Un rapport interministériel montre que la loi de 2016 marque un tournant dans la politique abolitionniste de la France mais reste insuffisamment appliquée. Les associations demandent une mobilisation contre la prostitution des mineur.e.s
Au terme d’un parcours semé d’embûches et d’un déchaînement de haine contre ses auteur.e.s, une loi visant à lutter contre le système prostitutionnel et à accompagner les personnes prostituées a été adoptée le 13 avril 2016. Une « loi cadre abolitionniste ambitieuse et cohérente, qui refond l’ensemble des politiques publiques en matière de prostitution, de proxénétisme et de traite des êtres humains» rappelle le mouvement du Nid, associations de soutien aux personnes prostituées.
C’est le premier rappel que fait cette association en saluant les « 28 recommandations pour une mise en œuvre accélérée et plus ambitieuse de la loi » formulées par le rapport d’évaluation interministérielle réalisé par les inspections générales de l’administration (IGA), de la justice (IGJ) et des Affaires sociales (IGAS). Un rapport basé sur près de 300 entretiens et les retours de questionnaires adressés notamment aux préfets, parquets et ARS,
Si le mouvement du Nid regrette que la loi soit « très loin d’être mise en œuvre autant qu’elle pourrait l’être », l’association retient plusieurs chiffres : « Hausse de 54 % des procédures pour proxénétisme et lutte contre la traite des êtres humains. Multiplication par 7 des indemnisations des victimes du proxénétisme et de la traite des êtres humains. 395 personnes ont bénéficié d’un parcours de sortie de la prostitution, ouvrant le droit à un titre de séjour, un accès prioritaire au logement et à une aide financière. Près de 5000 clients de la prostitution ont été interpellés depuis l’adoption de la loi. La loi a aussi permis de réattribuer 2,35 millions d’euros de fonds proxénètes saisis à l’accompagnement des personnes prostituées. »

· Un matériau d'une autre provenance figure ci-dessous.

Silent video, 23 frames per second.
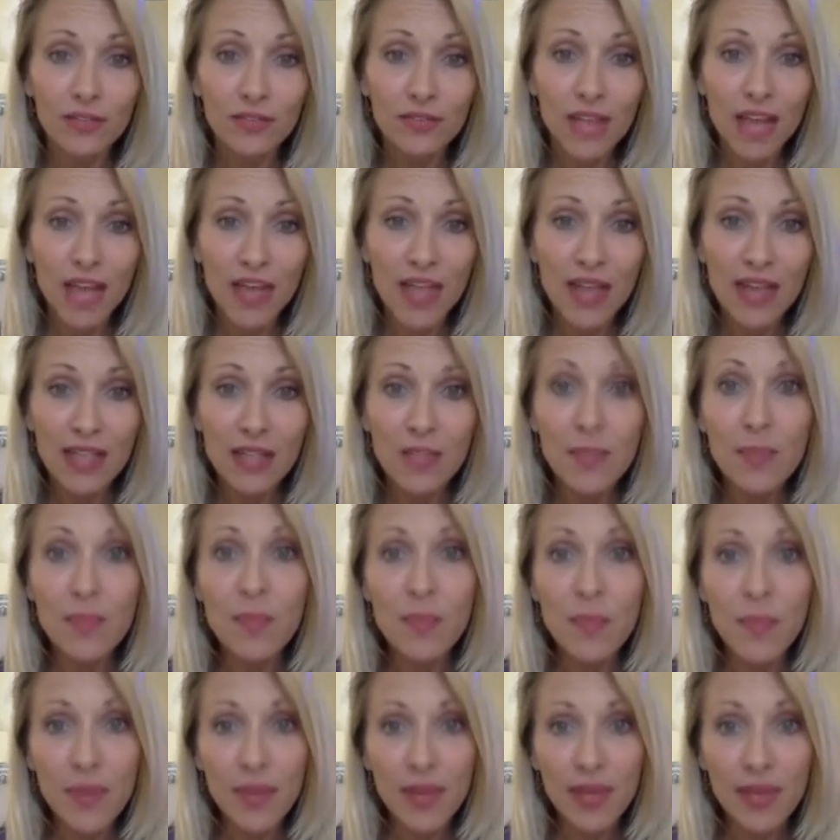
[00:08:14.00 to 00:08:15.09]
And that's a
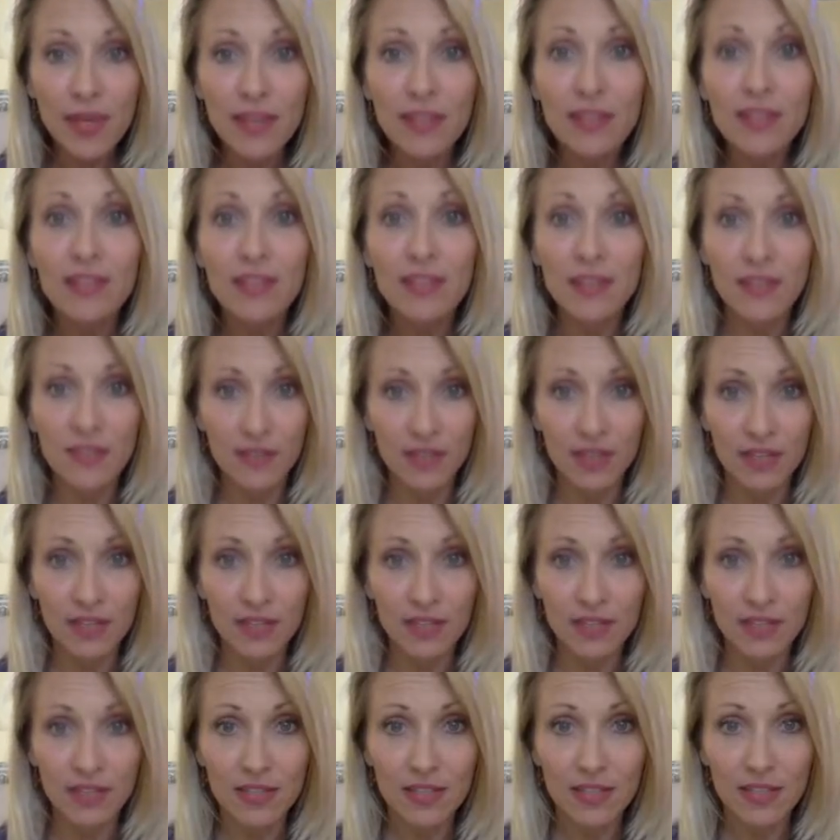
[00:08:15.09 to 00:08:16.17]
big
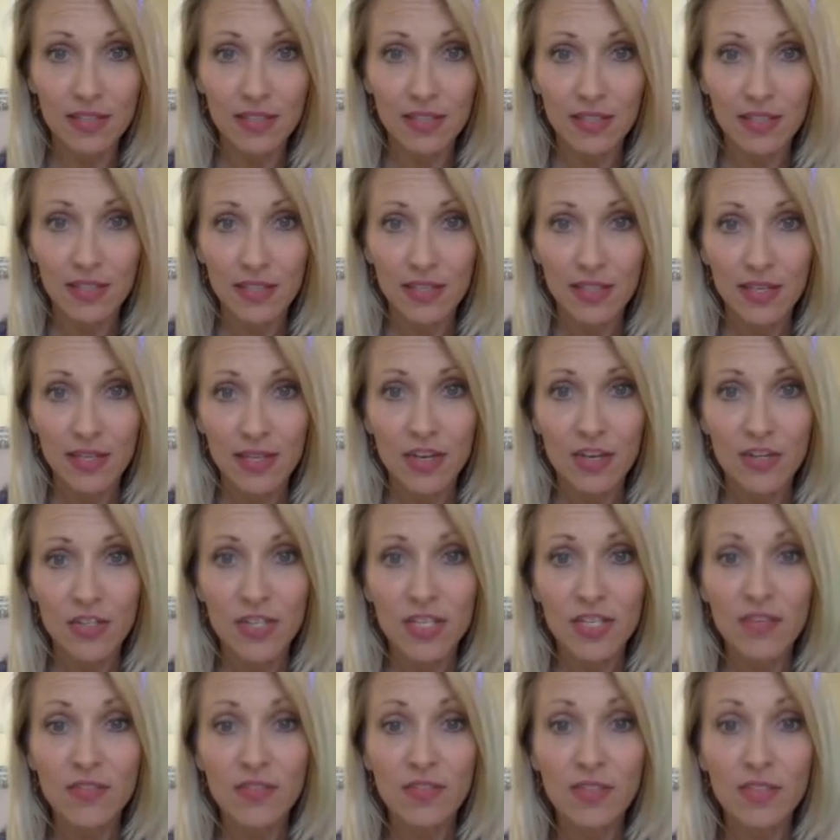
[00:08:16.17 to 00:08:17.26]
difference. There's a
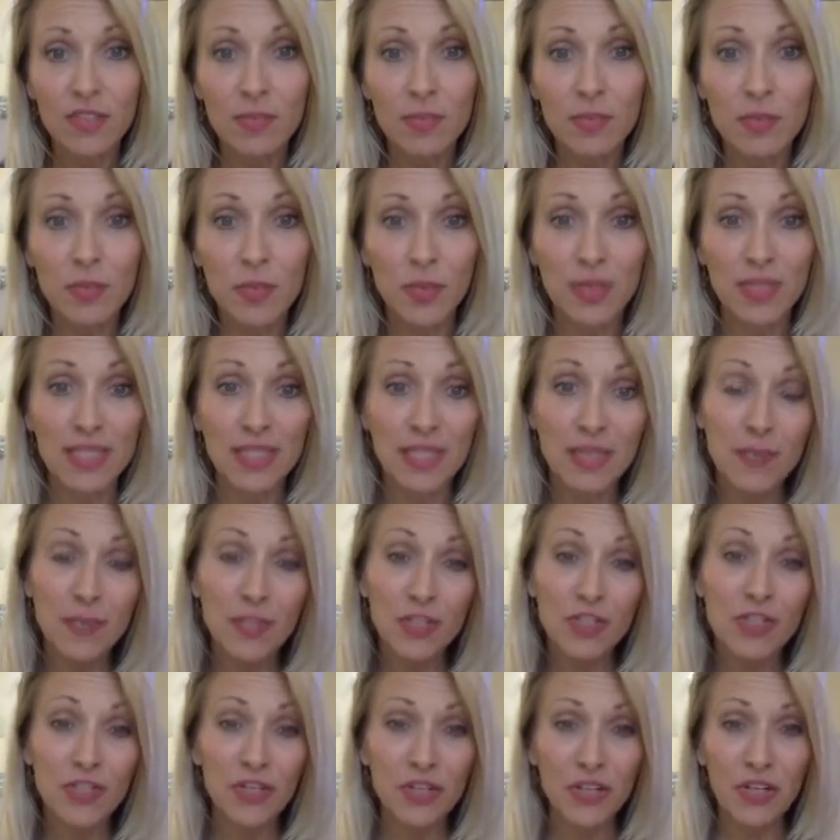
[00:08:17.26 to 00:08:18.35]
difference between something
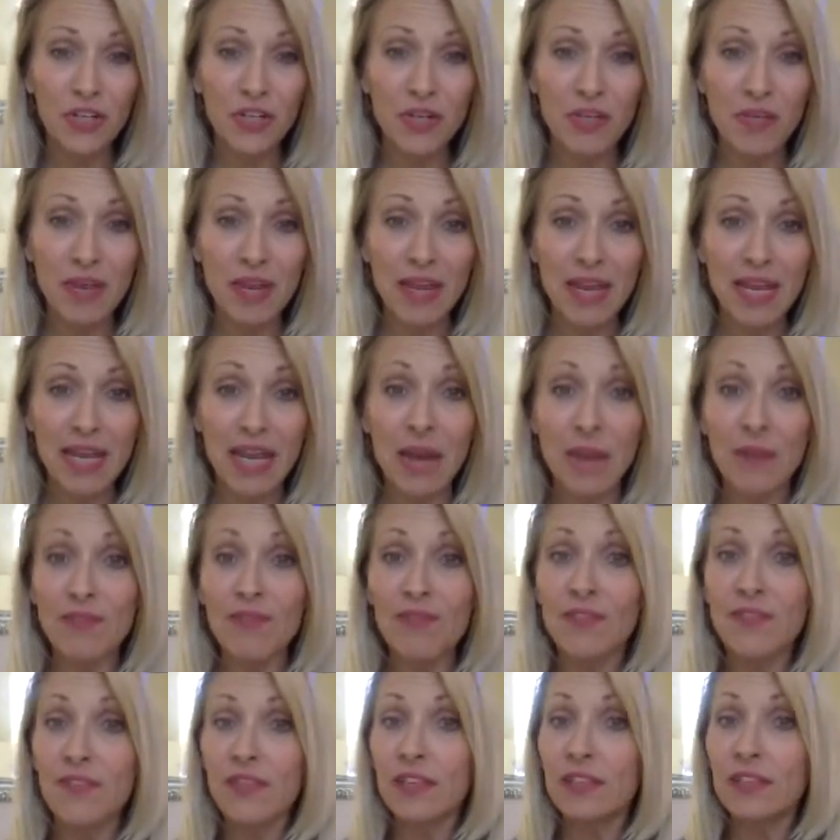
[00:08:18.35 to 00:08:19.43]
triggered me and now I'm
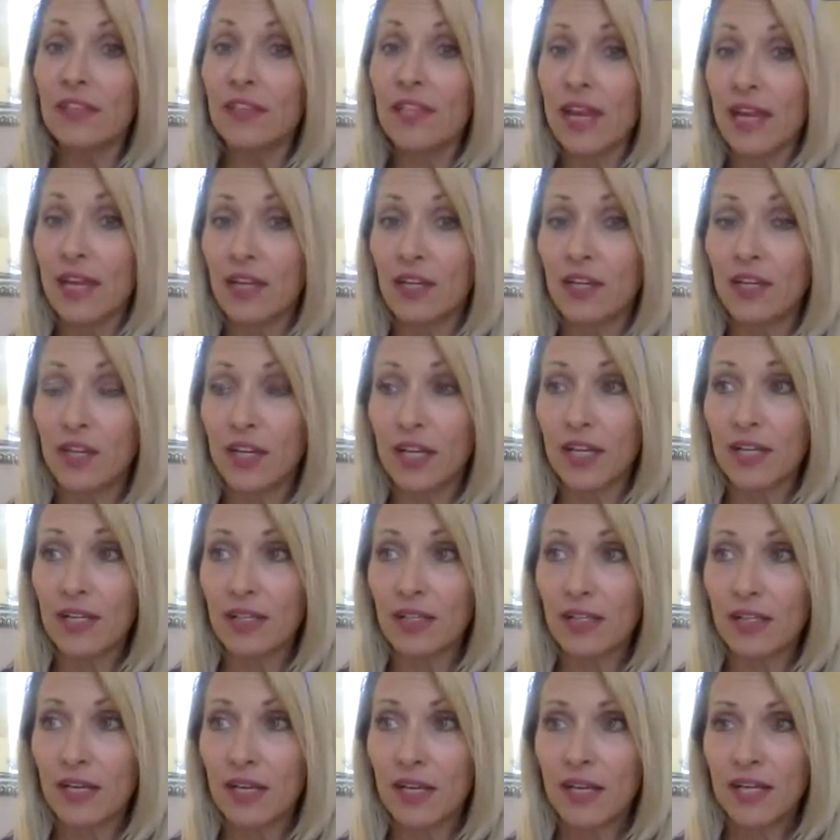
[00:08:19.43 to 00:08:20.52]
feeling angry
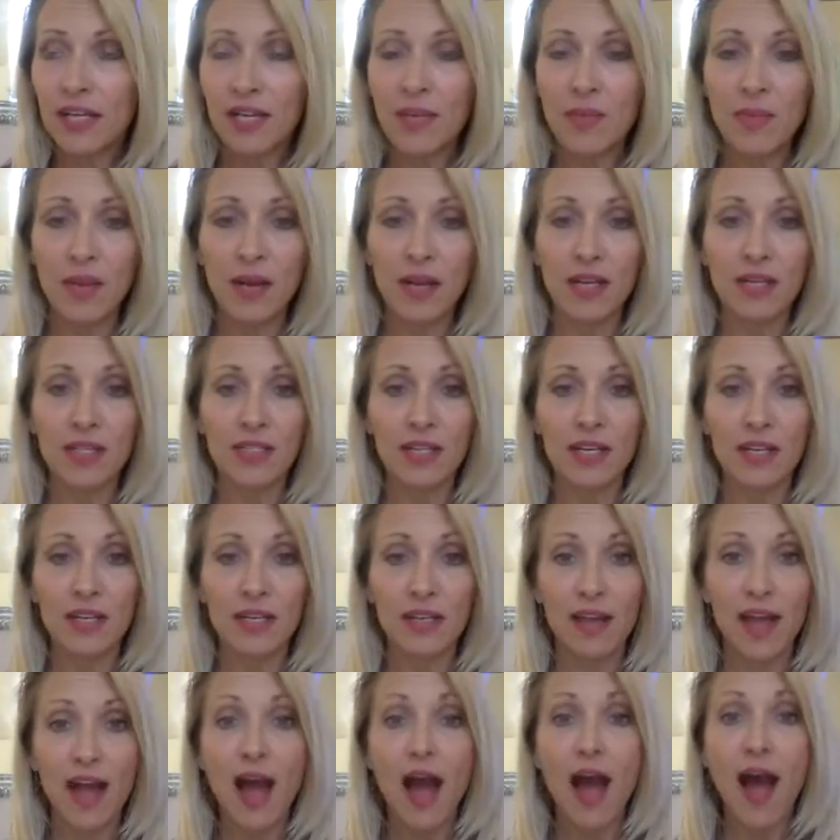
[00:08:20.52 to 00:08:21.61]
compared to
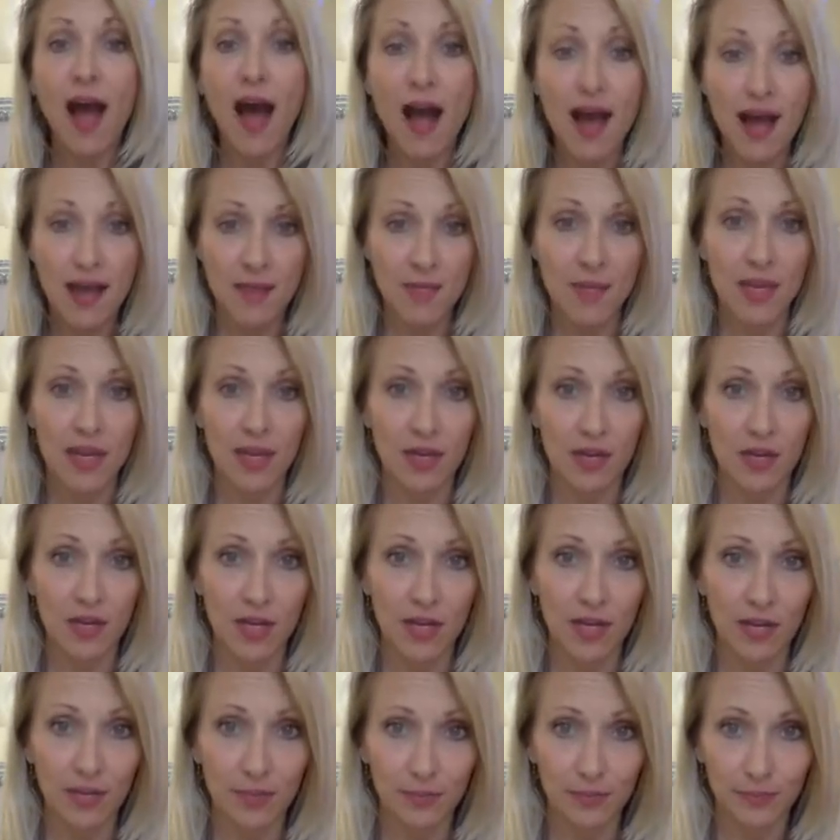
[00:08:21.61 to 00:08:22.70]
I'm angry.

Le rapport, est également commenté par le HCEFH qui retient les mêmes chiffres et le même constat fait par les préfets : un manque de moyens pour appliquer la loi. Et de grandes différences d’application selon les départements.
Le point de la loi qui avait suscité la haine des « clients de prostituées », appelés plutôt« clients prostitueurs » reste compliqué. Le mouvement du Nid retient que « l’évaluation souligne aussi à juste titre le grand tournant de 2016 avec l’abrogation du délit de racolage et l’inversion de la charge pénale vers les « clients » prostitueurs, mais aussi la réaffirmation du statut de victimes de violences. La politique pénale s’est durcie en conséquence et le nombre de personnes poursuivies a augmenté. Mais la Justice doit faire beaucoup plus pour utiliser toutes les dispositions protectrices de la loi autour du statut de victime et de témoin. Enfin, l’évaluation dénonce le maintien d’arrêtés municipaux à l’encontre de personnes prostituées, qui sont ‘contraires à l’esprit de la loi’.. »
Un autre sujet doit être d’urgence abordé : celui de la prostitution des mineur.e.s. La FNCIDFF (Fédération nationale des centres d’information droits des femmes et des familles) appelle à une mobilisation générale des pouvoirs publics dans la lutte contre la prostitution des mineur·e·s qui est « en forte expansion » dit la fédération qui appelle les pouvoirs publics, à tout mettre en œuvre « pour prévenir, par l’information et l’éducation, l’entrée dans la prostitution des mineur·e·s. Informer les jeunes, filles et garçons, de la réalité de cette violence qu’est la prostitution, c’est aujourd’hui le devoir de l’Éducation nationale et de tous les ministères en charge de la jeunesse. » Encore un sujet qui reste dans l’angle mort des politiques publiques et se heurte à un traitement médiatique parfois contre-productif.